Records provided:
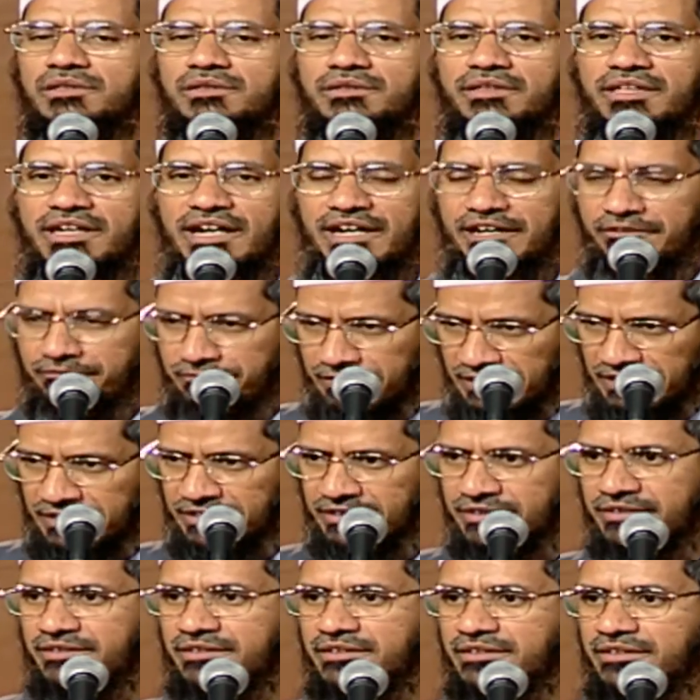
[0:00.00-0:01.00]
There are
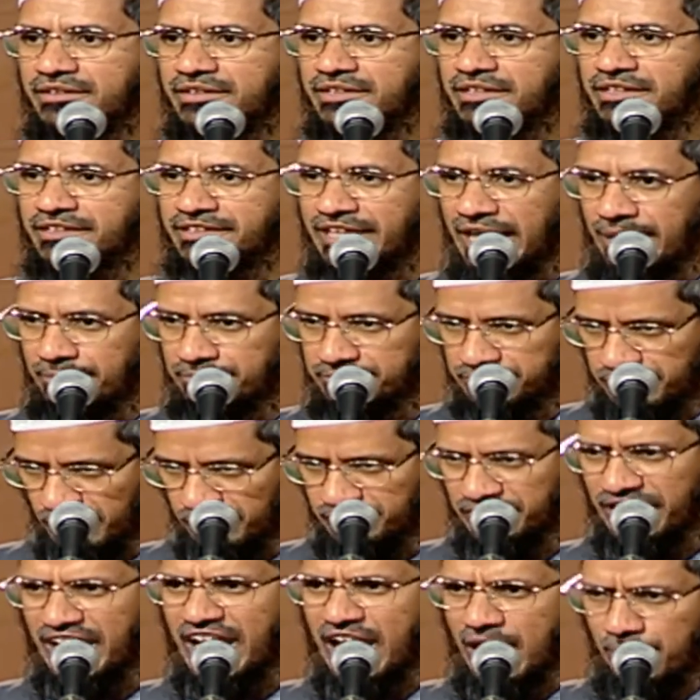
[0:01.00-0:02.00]
different types of
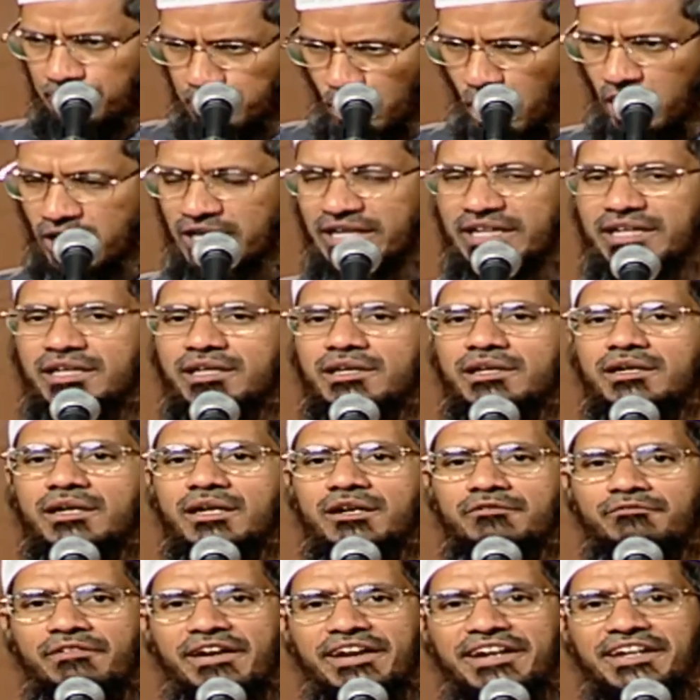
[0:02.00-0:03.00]
talaq broadly.
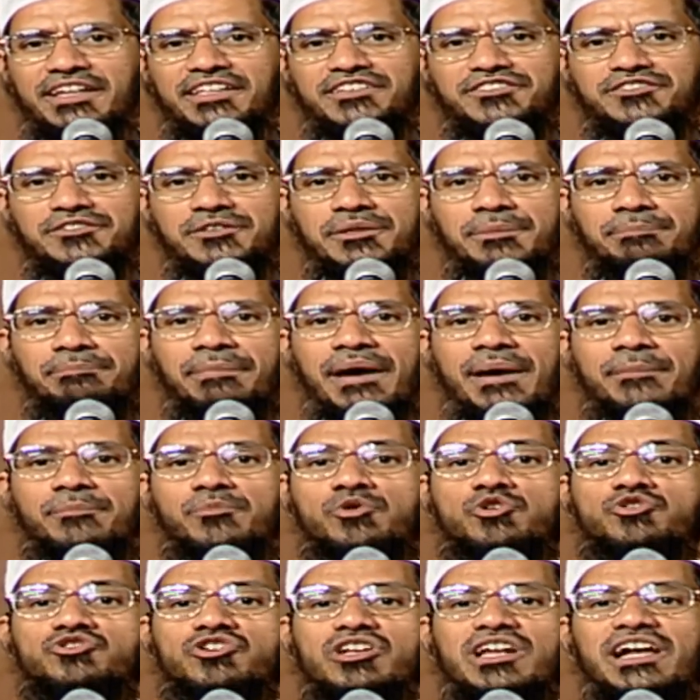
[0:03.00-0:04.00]
One is by
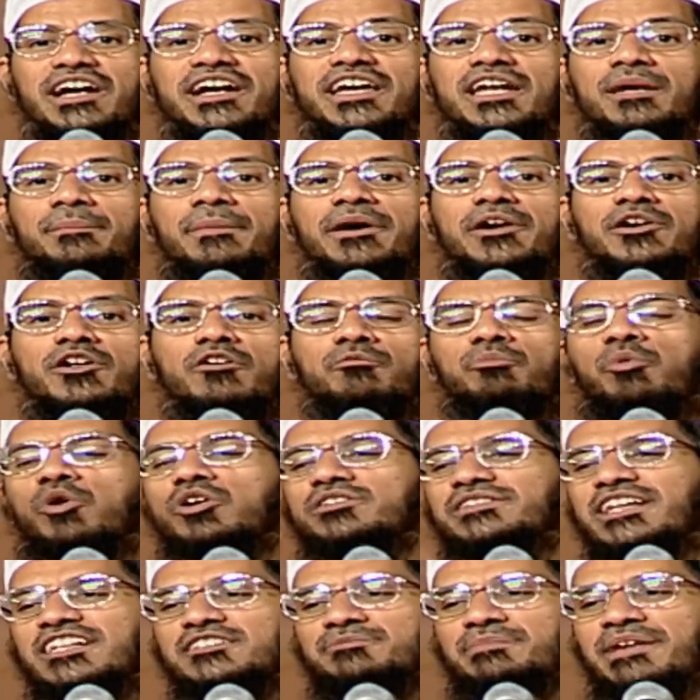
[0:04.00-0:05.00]
mutual agreement of
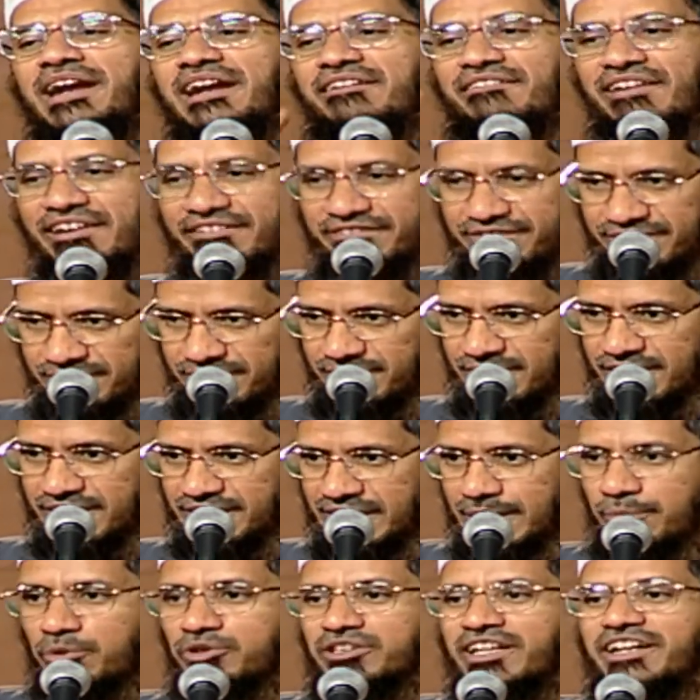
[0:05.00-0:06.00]
both husband and wife.
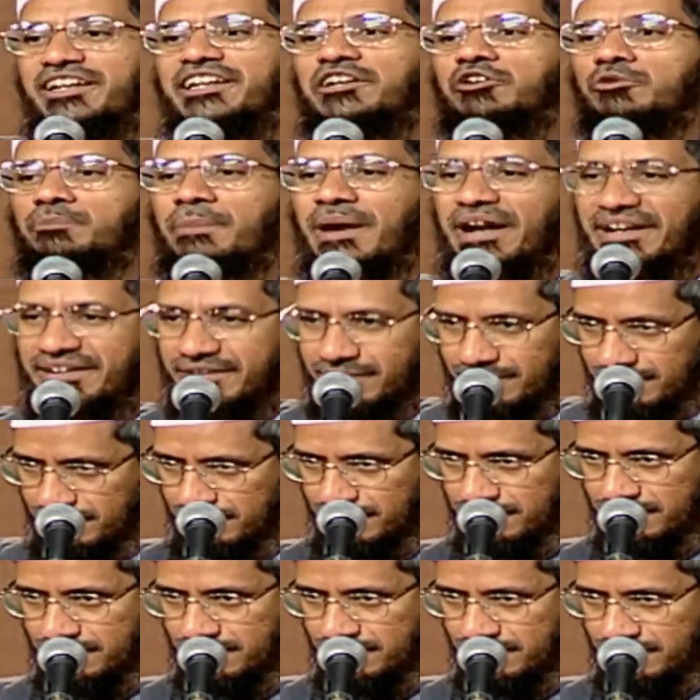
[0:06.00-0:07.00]
They both agree to part.
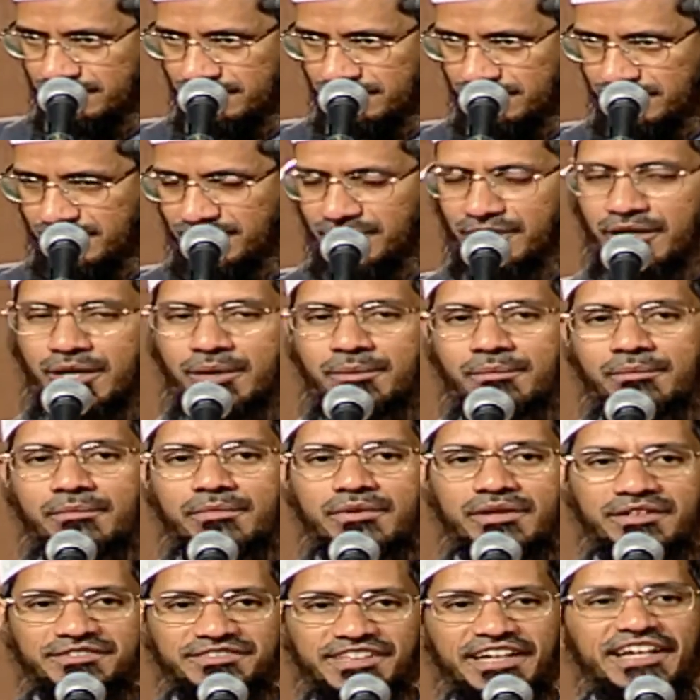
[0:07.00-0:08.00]

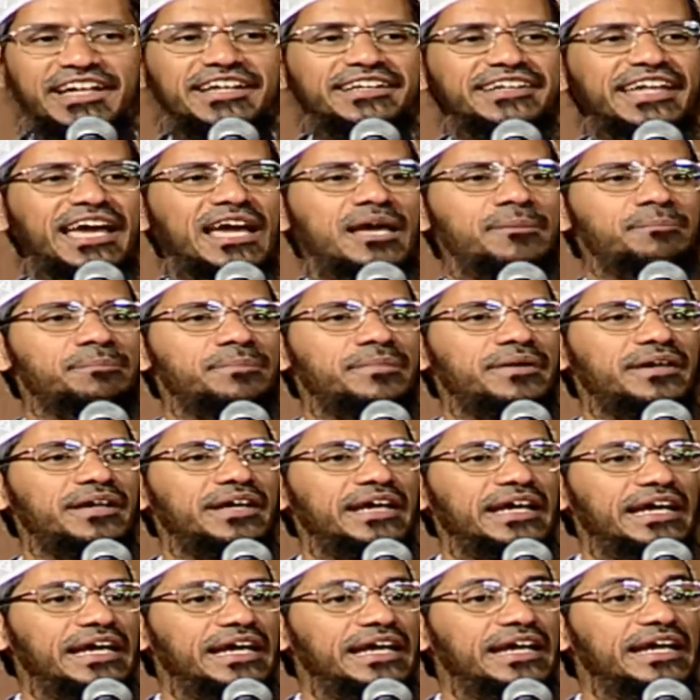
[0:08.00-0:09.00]
Second type,
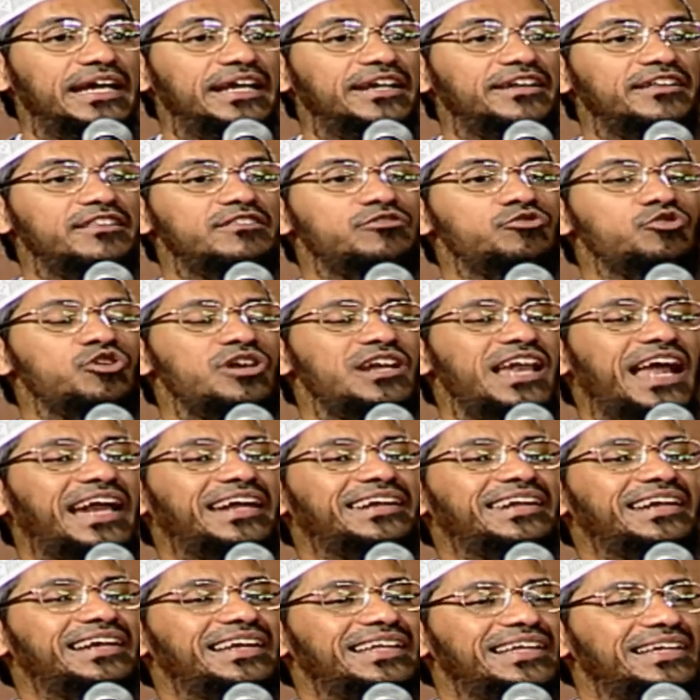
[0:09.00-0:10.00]
it is
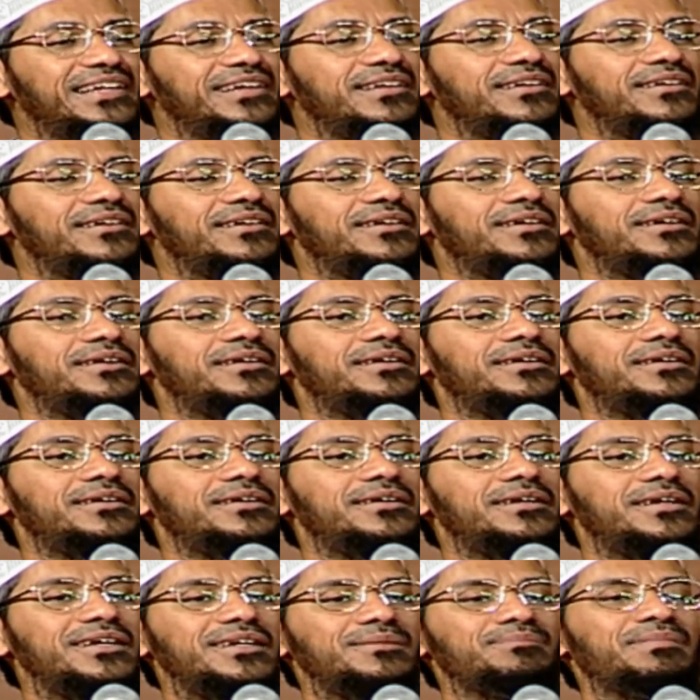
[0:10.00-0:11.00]
unilaterally
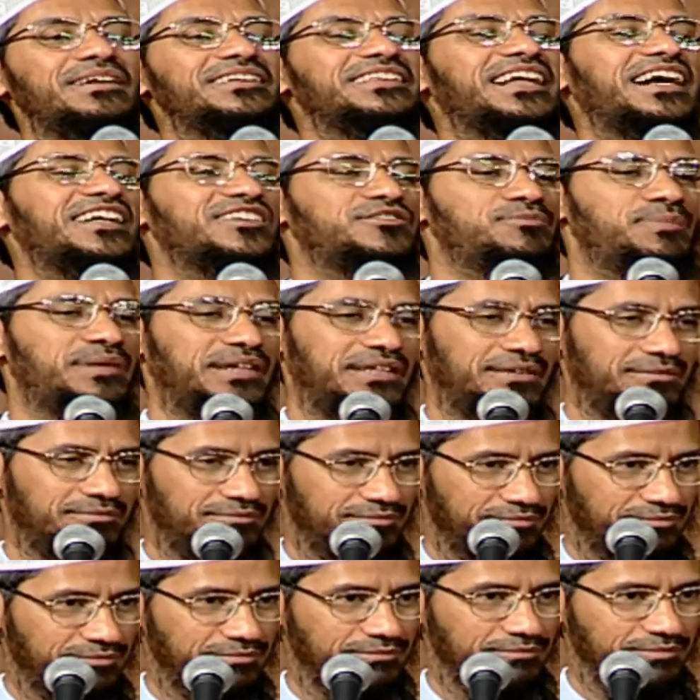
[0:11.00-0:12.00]
by the husband.
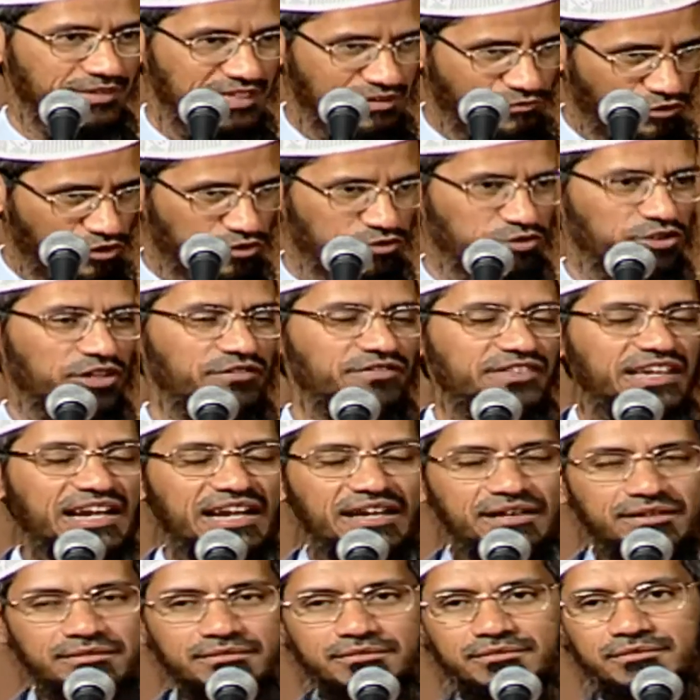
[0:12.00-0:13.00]
He wants to give talaq.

About this task: Print exactly, and only, the lines from the one with "[0:08.00-0:09.00]" through the last line of the listing above. No pictures belong in the copy.

Response:
[0:08.00-0:09.00]
Second type,
[0:09.00-0:10.00]
it is
[0:10.00-0:11.00]
unilaterally
[0:11.00-0:12.00]
by the husband.
[0:12.00-0:13.00]
He wants to give talaq.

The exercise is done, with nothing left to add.